[Opening Records to process section]
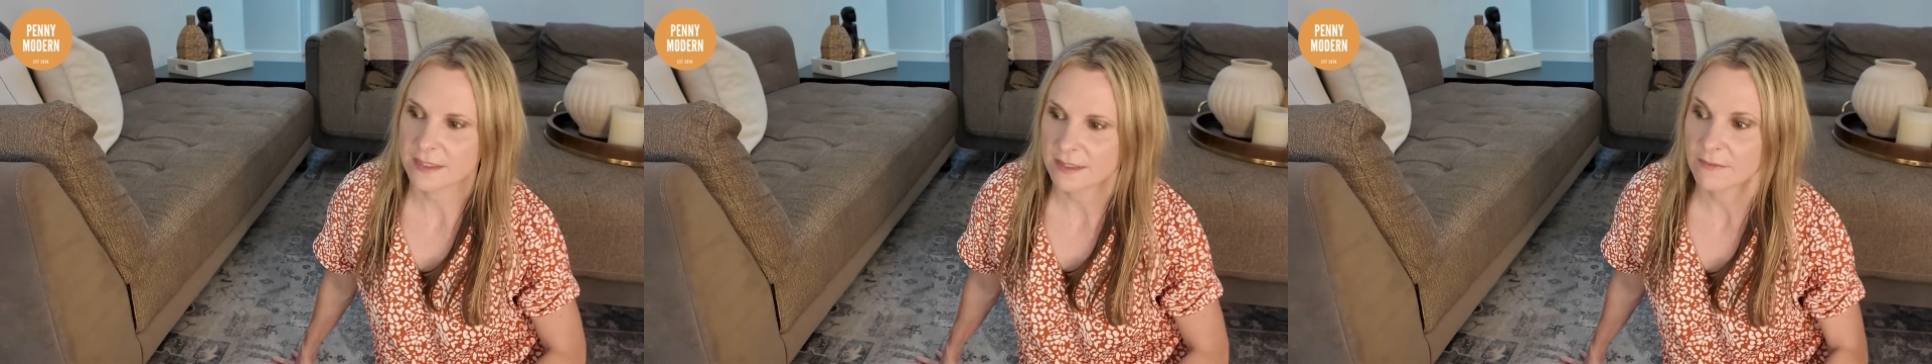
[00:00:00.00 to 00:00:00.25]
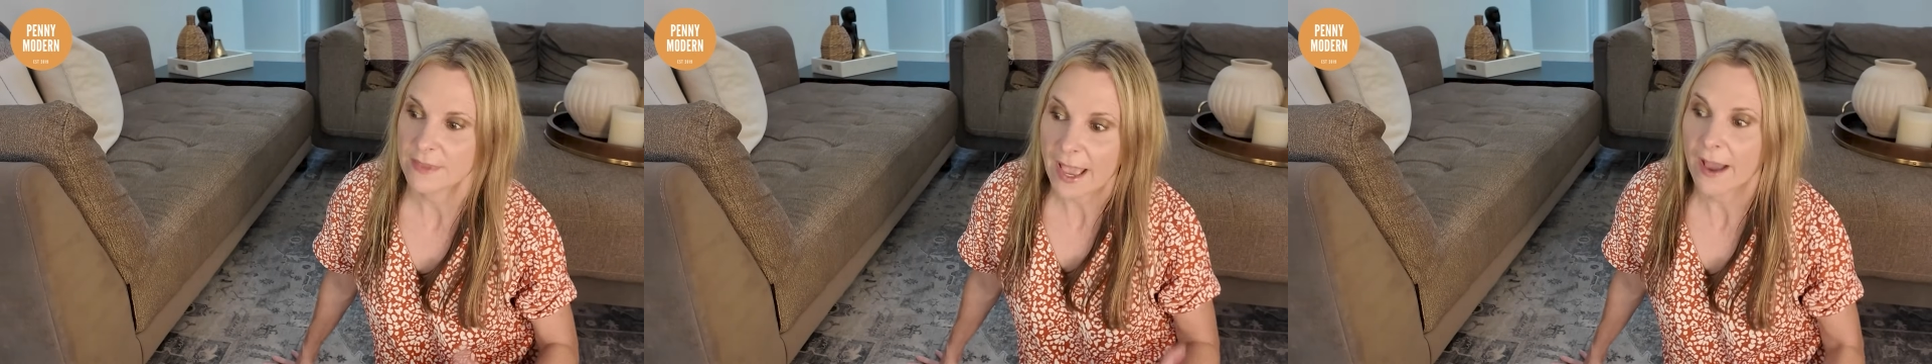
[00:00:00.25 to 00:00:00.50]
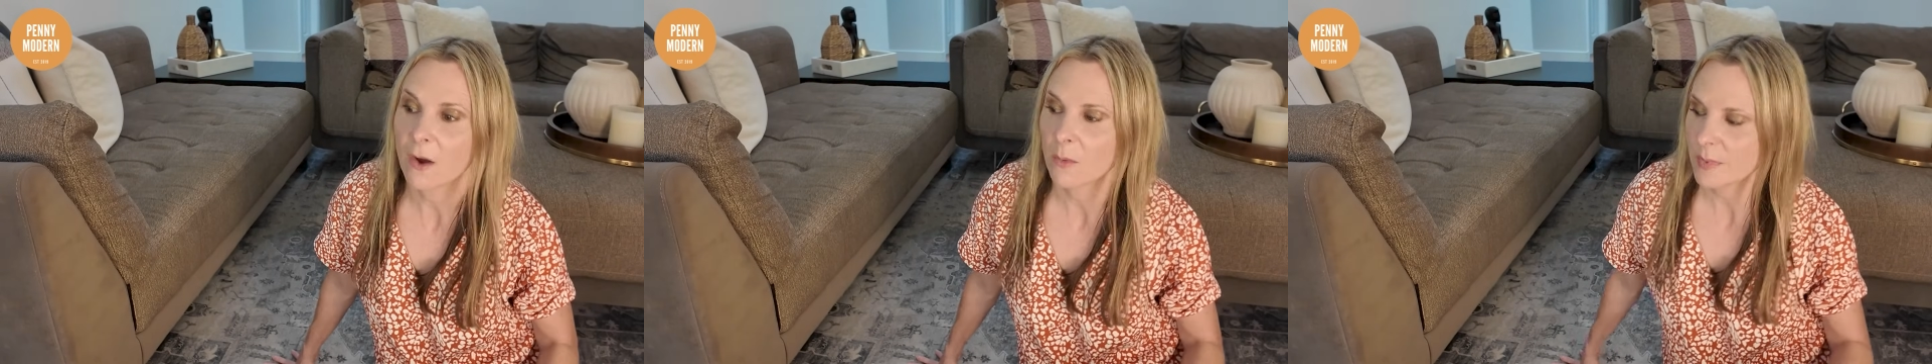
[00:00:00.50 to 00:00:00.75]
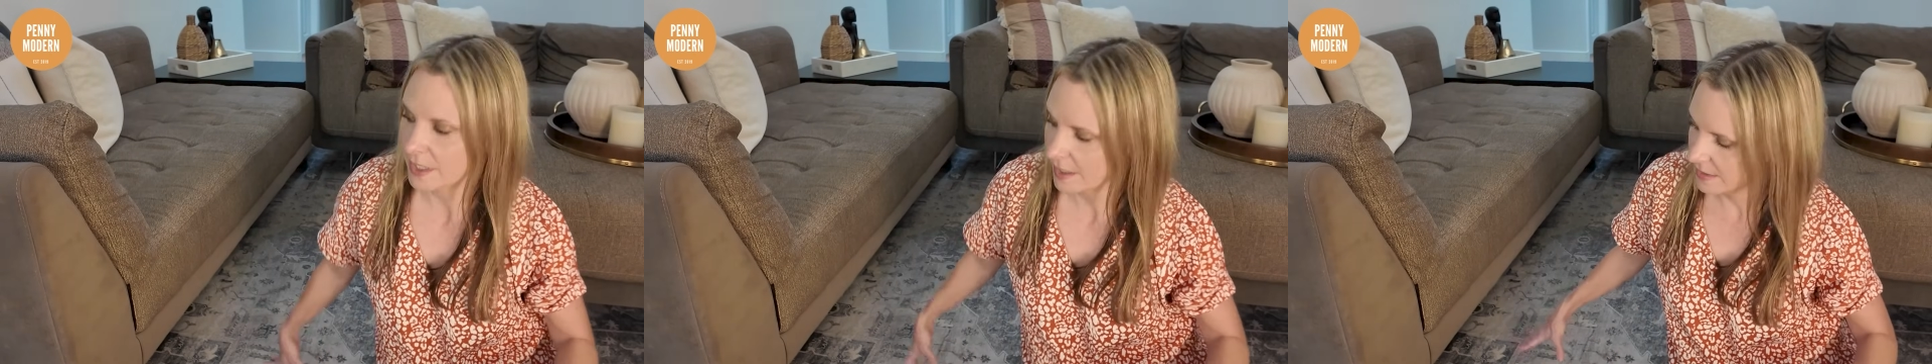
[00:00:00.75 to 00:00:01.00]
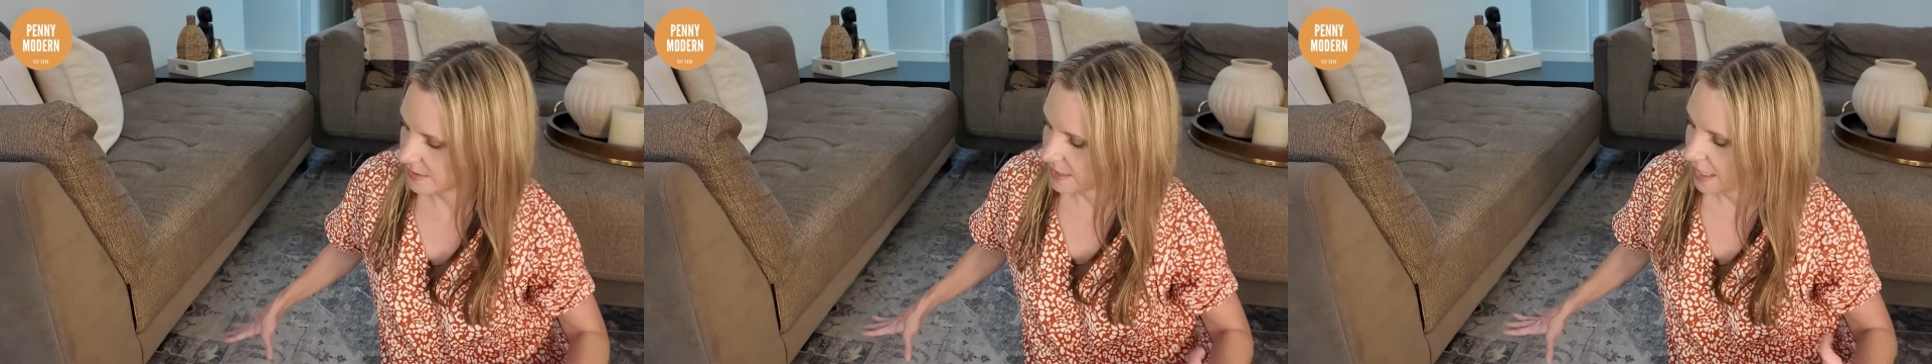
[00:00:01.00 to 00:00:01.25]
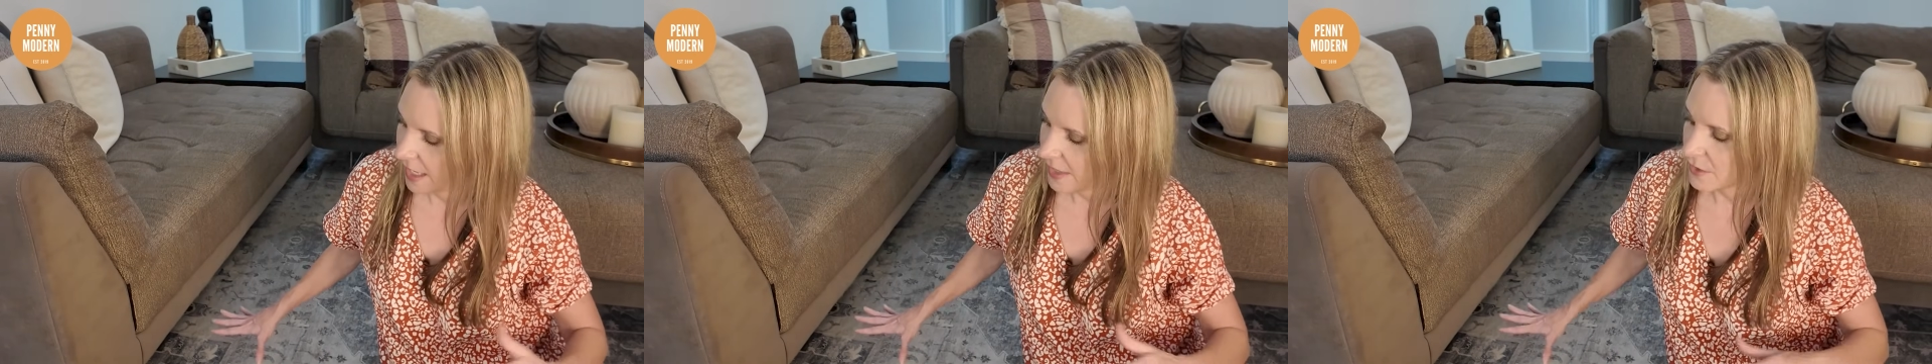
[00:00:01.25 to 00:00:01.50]

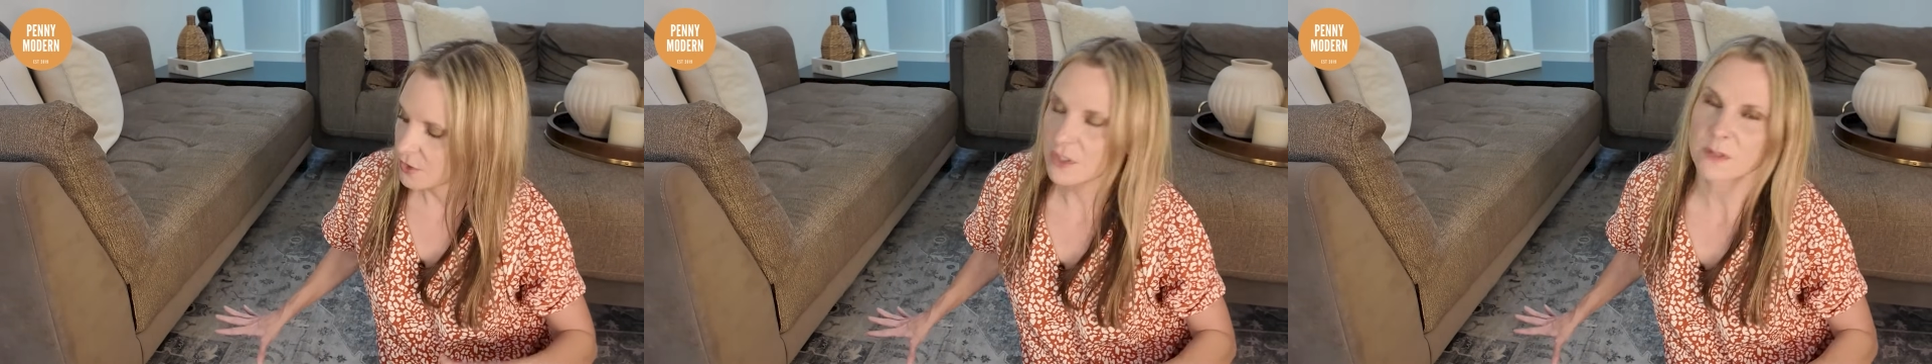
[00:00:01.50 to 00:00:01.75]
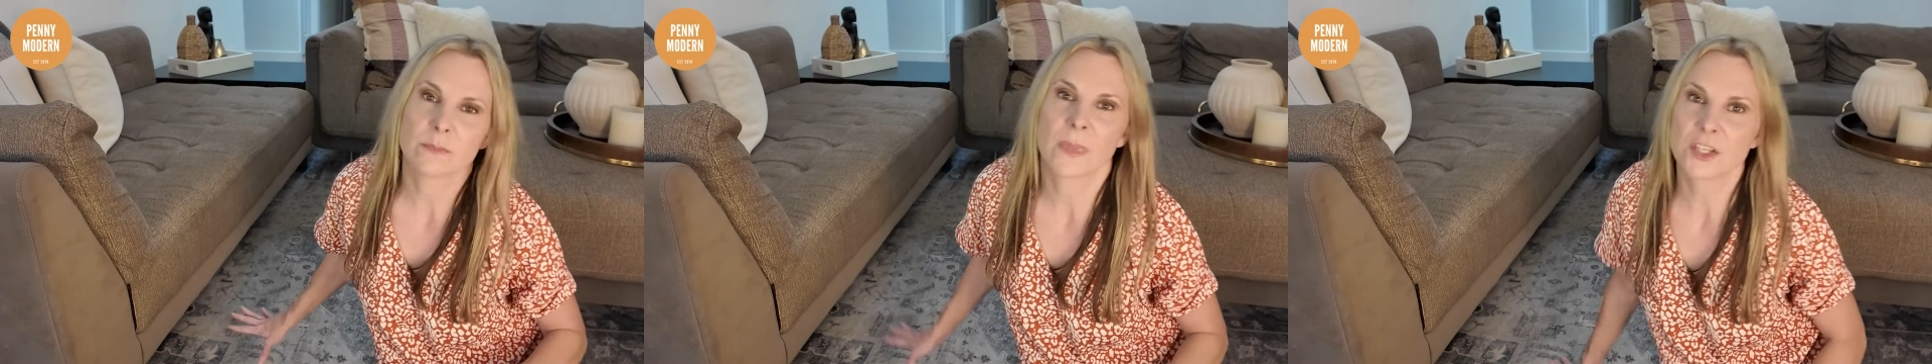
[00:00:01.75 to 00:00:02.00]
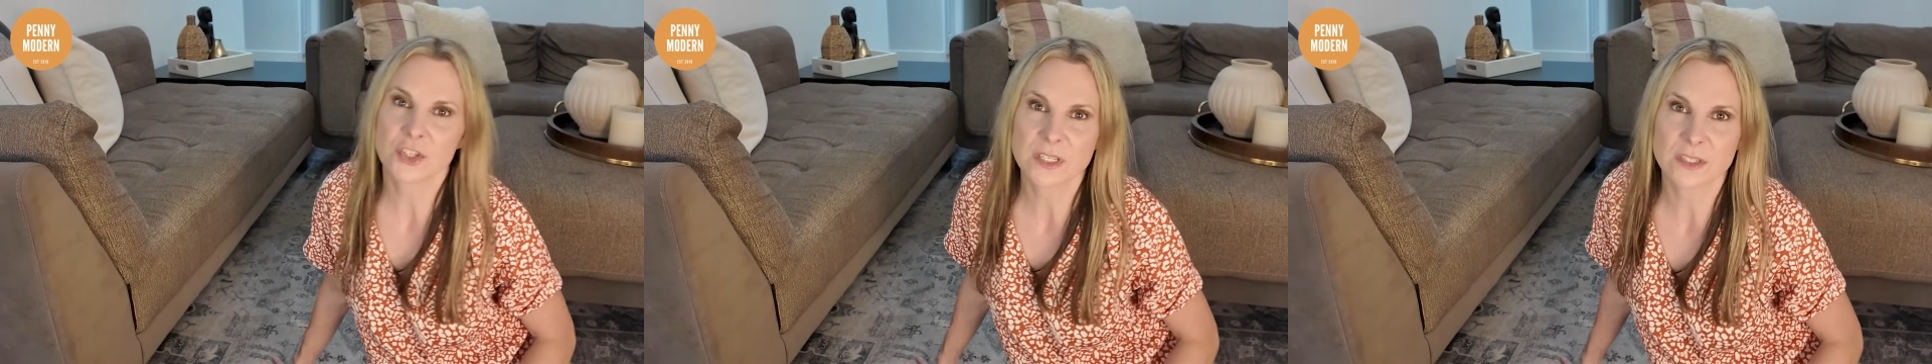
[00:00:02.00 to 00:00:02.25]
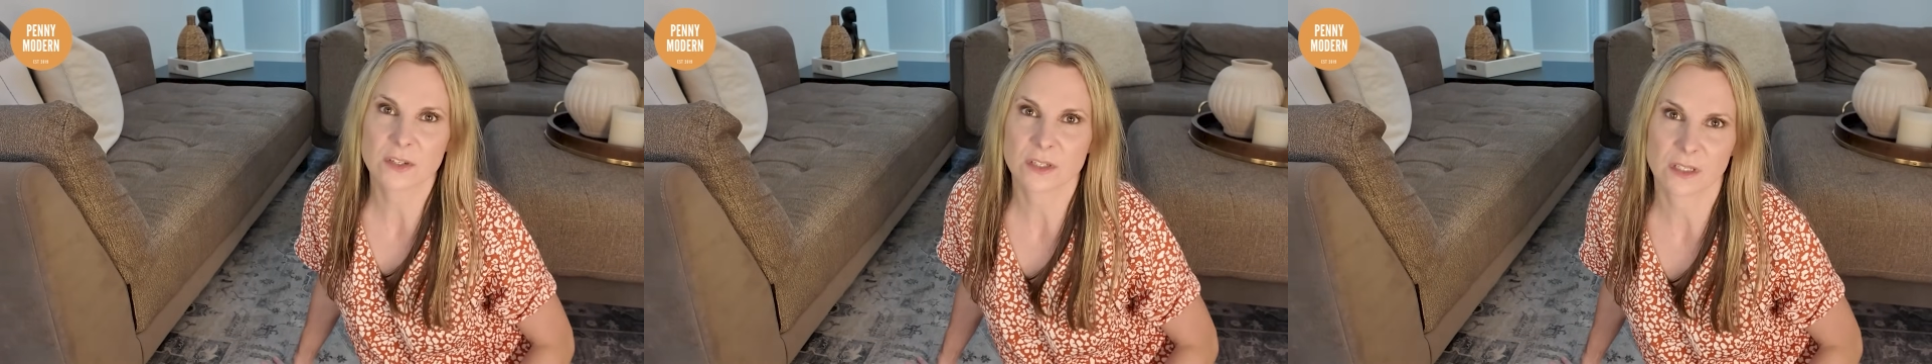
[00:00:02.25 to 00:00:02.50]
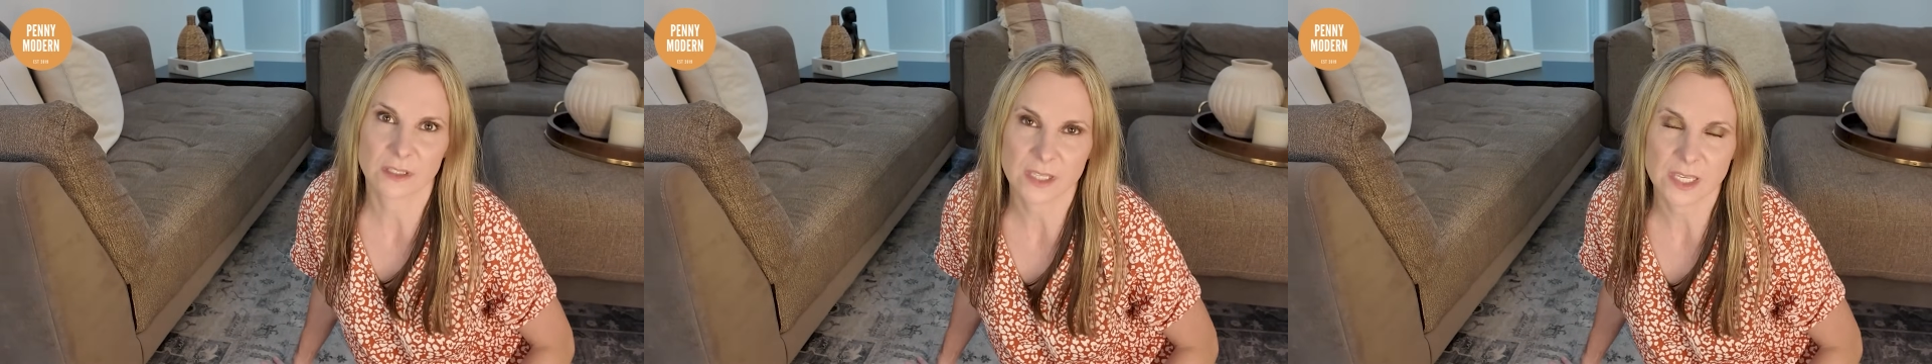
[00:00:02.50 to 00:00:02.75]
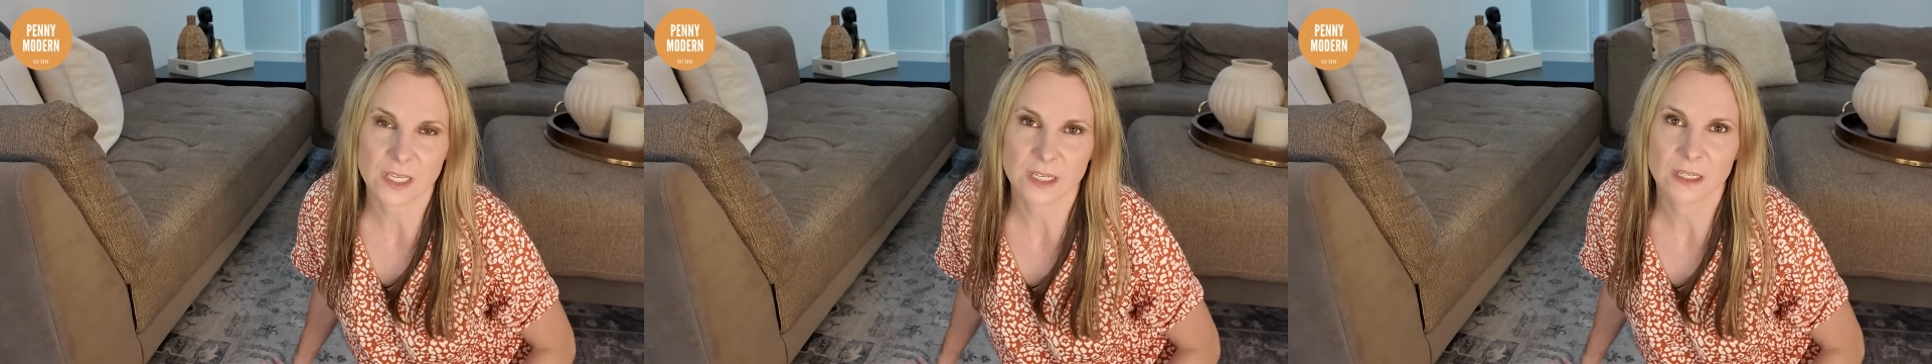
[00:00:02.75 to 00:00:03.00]
they're just much easier to
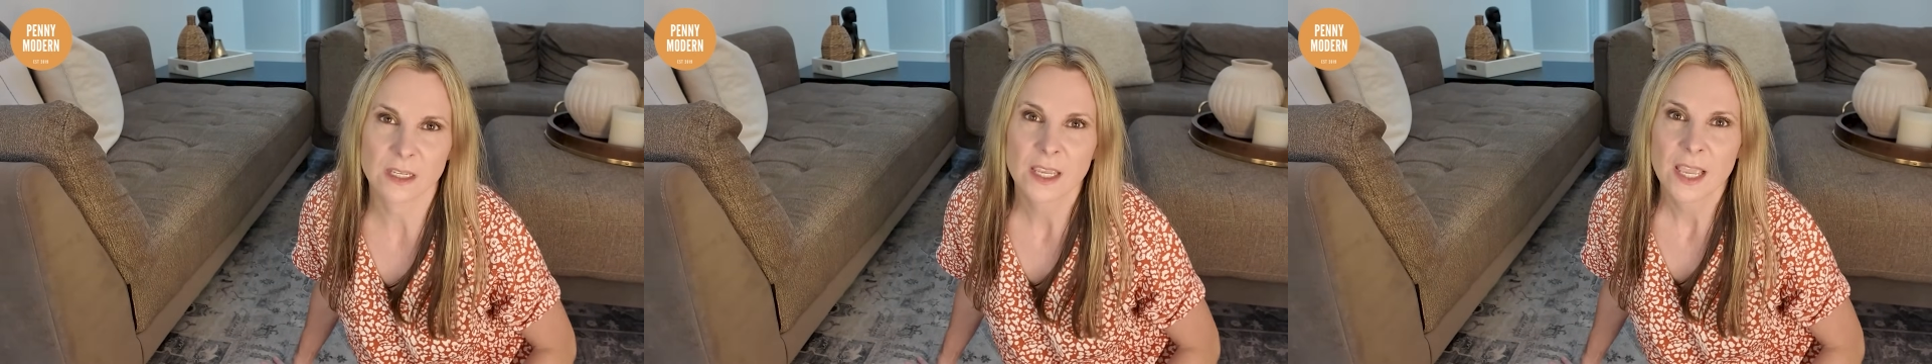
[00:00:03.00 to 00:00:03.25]
clean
[Closing Records to process section]
- **Work instructions**
Once you find the line that contains "[00:00:02.50 to 00:00:02.75]", give it again along with every later line through the end of the data, word for word, minus the pictures.

- **Response box**
[00:00:02.50 to 00:00:02.75]
[00:00:02.75 to 00:00:03.00]
they're just much easier to
[00:00:03.00 to 00:00:03.25]
clean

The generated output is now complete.